Source data:
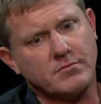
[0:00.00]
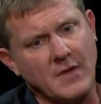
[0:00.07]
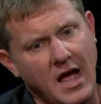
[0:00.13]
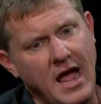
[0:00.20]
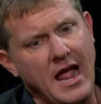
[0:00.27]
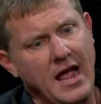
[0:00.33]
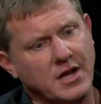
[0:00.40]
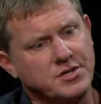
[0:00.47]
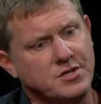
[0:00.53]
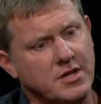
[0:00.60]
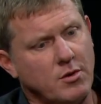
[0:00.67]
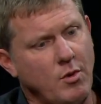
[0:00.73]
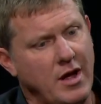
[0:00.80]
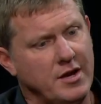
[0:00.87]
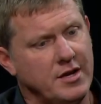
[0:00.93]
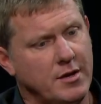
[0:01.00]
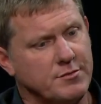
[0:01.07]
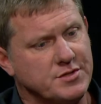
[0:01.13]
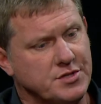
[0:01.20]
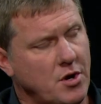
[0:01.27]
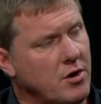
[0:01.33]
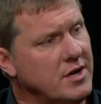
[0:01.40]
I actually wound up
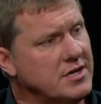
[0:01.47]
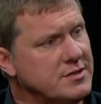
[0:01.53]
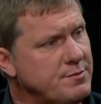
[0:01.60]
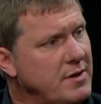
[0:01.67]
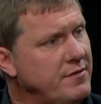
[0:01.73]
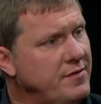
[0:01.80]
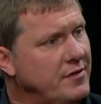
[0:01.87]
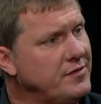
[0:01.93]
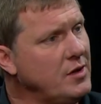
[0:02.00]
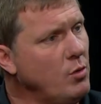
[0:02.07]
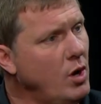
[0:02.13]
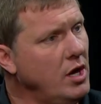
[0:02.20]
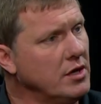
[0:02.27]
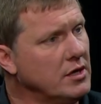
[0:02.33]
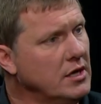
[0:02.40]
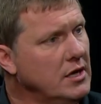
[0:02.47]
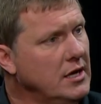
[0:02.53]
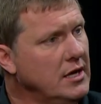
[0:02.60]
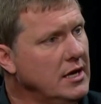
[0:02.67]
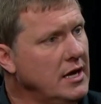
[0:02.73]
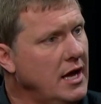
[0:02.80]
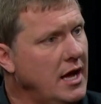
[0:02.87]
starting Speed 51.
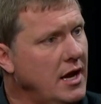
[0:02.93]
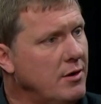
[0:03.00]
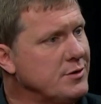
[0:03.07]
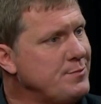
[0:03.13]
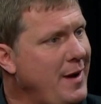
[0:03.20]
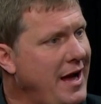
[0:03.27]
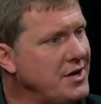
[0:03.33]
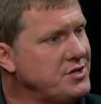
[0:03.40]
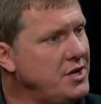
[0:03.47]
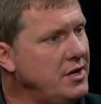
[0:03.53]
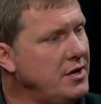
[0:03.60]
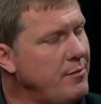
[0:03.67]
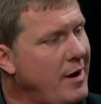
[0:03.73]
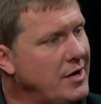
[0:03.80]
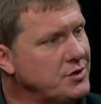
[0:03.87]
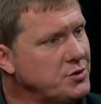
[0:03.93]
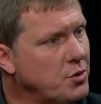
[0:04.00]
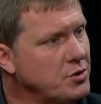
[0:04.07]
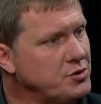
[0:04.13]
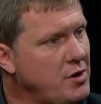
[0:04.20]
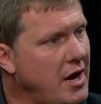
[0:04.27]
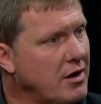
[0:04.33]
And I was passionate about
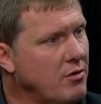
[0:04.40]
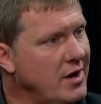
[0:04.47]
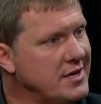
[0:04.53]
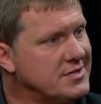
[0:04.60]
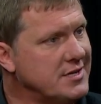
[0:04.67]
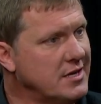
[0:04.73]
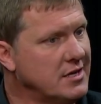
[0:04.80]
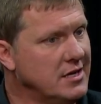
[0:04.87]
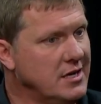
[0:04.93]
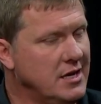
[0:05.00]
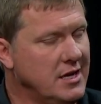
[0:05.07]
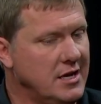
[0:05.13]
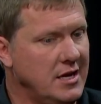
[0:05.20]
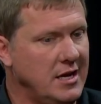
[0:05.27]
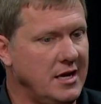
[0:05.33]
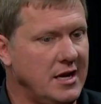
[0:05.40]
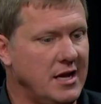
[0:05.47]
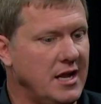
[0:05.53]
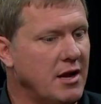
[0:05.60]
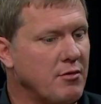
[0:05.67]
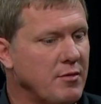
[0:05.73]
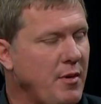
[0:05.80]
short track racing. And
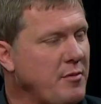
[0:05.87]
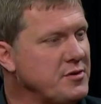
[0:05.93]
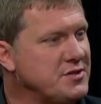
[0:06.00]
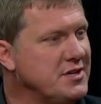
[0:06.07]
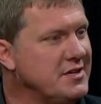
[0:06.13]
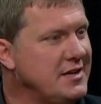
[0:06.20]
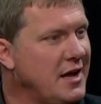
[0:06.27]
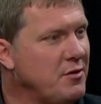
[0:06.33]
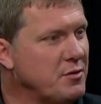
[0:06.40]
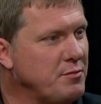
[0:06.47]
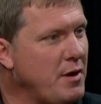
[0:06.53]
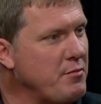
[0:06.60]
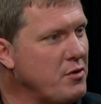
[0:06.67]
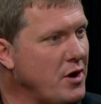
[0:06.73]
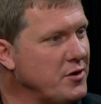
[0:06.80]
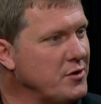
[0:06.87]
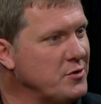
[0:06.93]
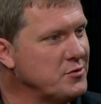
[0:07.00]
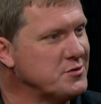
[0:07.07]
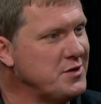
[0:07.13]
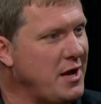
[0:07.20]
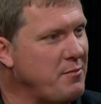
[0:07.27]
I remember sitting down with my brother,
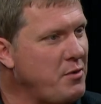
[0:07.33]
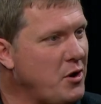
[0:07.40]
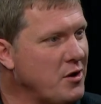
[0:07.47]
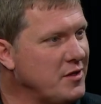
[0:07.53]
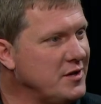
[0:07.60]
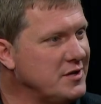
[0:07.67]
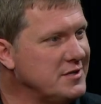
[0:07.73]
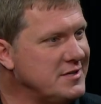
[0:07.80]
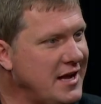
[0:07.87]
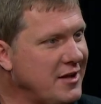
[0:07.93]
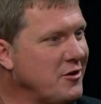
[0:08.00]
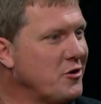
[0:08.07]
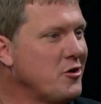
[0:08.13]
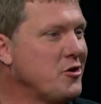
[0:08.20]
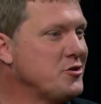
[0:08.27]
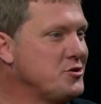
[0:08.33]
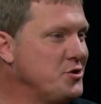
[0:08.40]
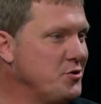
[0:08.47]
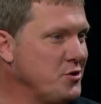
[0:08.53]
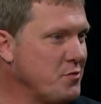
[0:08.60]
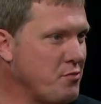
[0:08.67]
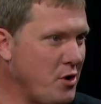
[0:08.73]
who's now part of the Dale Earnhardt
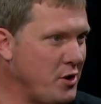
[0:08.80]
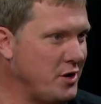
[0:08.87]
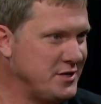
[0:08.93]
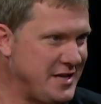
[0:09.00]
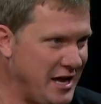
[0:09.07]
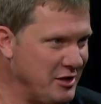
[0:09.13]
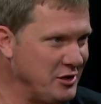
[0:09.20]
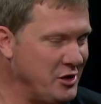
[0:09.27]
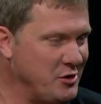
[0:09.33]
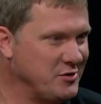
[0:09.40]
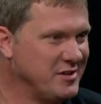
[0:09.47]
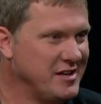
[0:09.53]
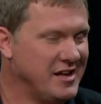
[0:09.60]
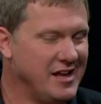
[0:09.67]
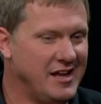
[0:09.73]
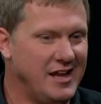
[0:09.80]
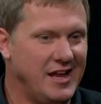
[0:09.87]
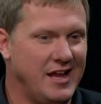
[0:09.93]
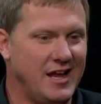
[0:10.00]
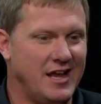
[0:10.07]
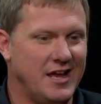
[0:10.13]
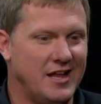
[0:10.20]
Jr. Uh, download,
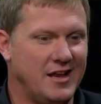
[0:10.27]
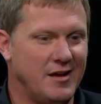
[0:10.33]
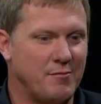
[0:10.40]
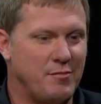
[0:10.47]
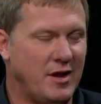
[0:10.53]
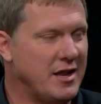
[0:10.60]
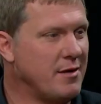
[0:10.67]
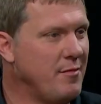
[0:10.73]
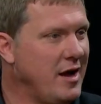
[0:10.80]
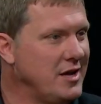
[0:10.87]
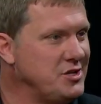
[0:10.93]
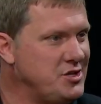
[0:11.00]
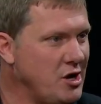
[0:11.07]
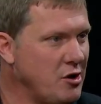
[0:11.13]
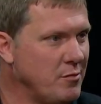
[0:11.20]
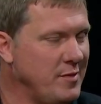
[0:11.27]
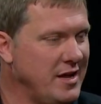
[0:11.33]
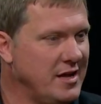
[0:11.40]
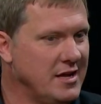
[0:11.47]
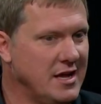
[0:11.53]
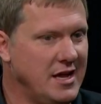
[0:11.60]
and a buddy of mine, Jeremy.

Task to complete -
Take every entry above and transcribe it exactly, with no pictures in the copy.

Answer space -
[0:00.00]
[0:00.07]
[0:00.13]
[0:00.20]
[0:00.27]
[0:00.33]
[0:00.40]
[0:00.47]
[0:00.53]
[0:00.60]
[0:00.67]
[0:00.73]
[0:00.80]
[0:00.87]
[0:00.93]
[0:01.00]
[0:01.07]
[0:01.13]
[0:01.20]
[0:01.27]
[0:01.33]
[0:01.40]
I actually wound up
[0:01.47]
[0:01.53]
[0:01.60]
[0:01.67]
[0:01.73]
[0:01.80]
[0:01.87]
[0:01.93]
[0:02.00]
[0:02.07]
[0:02.13]
[0:02.20]
[0:02.27]
[0:02.33]
[0:02.40]
[0:02.47]
[0:02.53]
[0:02.60]
[0:02.67]
[0:02.73]
[0:02.80]
[0:02.87]
starting Speed 51.
[0:02.93]
[0:03.00]
[0:03.07]
[0:03.13]
[0:03.20]
[0:03.27]
[0:03.33]
[0:03.40]
[0:03.47]
[0:03.53]
[0:03.60]
[0:03.67]
[0:03.73]
[0:03.80]
[0:03.87]
[0:03.93]
[0:04.00]
[0:04.07]
[0:04.13]
[0:04.20]
[0:04.27]
[0:04.33]
And I was passionate about
[0:04.40]
[0:04.47]
[0:04.53]
[0:04.60]
[0:04.67]
[0:04.73]
[0:04.80]
[0:04.87]
[0:04.93]
[0:05.00]
[0:05.07]
[0:05.13]
[0:05.20]
[0:05.27]
[0:05.33]
[0:05.40]
[0:05.47]
[0:05.53]
[0:05.60]
[0:05.67]
[0:05.73]
[0:05.80]
short track racing. And
[0:05.87]
[0:05.93]
[0:06.00]
[0:06.07]
[0:06.13]
[0:06.20]
[0:06.27]
[0:06.33]
[0:06.40]
[0:06.47]
[0:06.53]
[0:06.60]
[0:06.67]
[0:06.73]
[0:06.80]
[0:06.87]
[0:06.93]
[0:07.00]
[0:07.07]
[0:07.13]
[0:07.20]
[0:07.27]
I remember sitting down with my brother,
[0:07.33]
[0:07.40]
[0:07.47]
[0:07.53]
[0:07.60]
[0:07.67]
[0:07.73]
[0:07.80]
[0:07.87]
[0:07.93]
[0:08.00]
[0:08.07]
[0:08.13]
[0:08.20]
[0:08.27]
[0:08.33]
[0:08.40]
[0:08.47]
[0:08.53]
[0:08.60]
[0:08.67]
[0:08.73]
who's now part of the Dale Earnhardt
[0:08.80]
[0:08.87]
[0:08.93]
[0:09.00]
[0:09.07]
[0:09.13]
[0:09.20]
[0:09.27]
[0:09.33]
[0:09.40]
[0:09.47]
[0:09.53]
[0:09.60]
[0:09.67]
[0:09.73]
[0:09.80]
[0:09.87]
[0:09.93]
[0:10.00]
[0:10.07]
[0:10.13]
[0:10.20]
Jr. Uh, download,
[0:10.27]
[0:10.33]
[0:10.40]
[0:10.47]
[0:10.53]
[0:10.60]
[0:10.67]
[0:10.73]
[0:10.80]
[0:10.87]
[0:10.93]
[0:11.00]
[0:11.07]
[0:11.13]
[0:11.20]
[0:11.27]
[0:11.33]
[0:11.40]
[0:11.47]
[0:11.53]
[0:11.60]
and a buddy of mine, Jeremy.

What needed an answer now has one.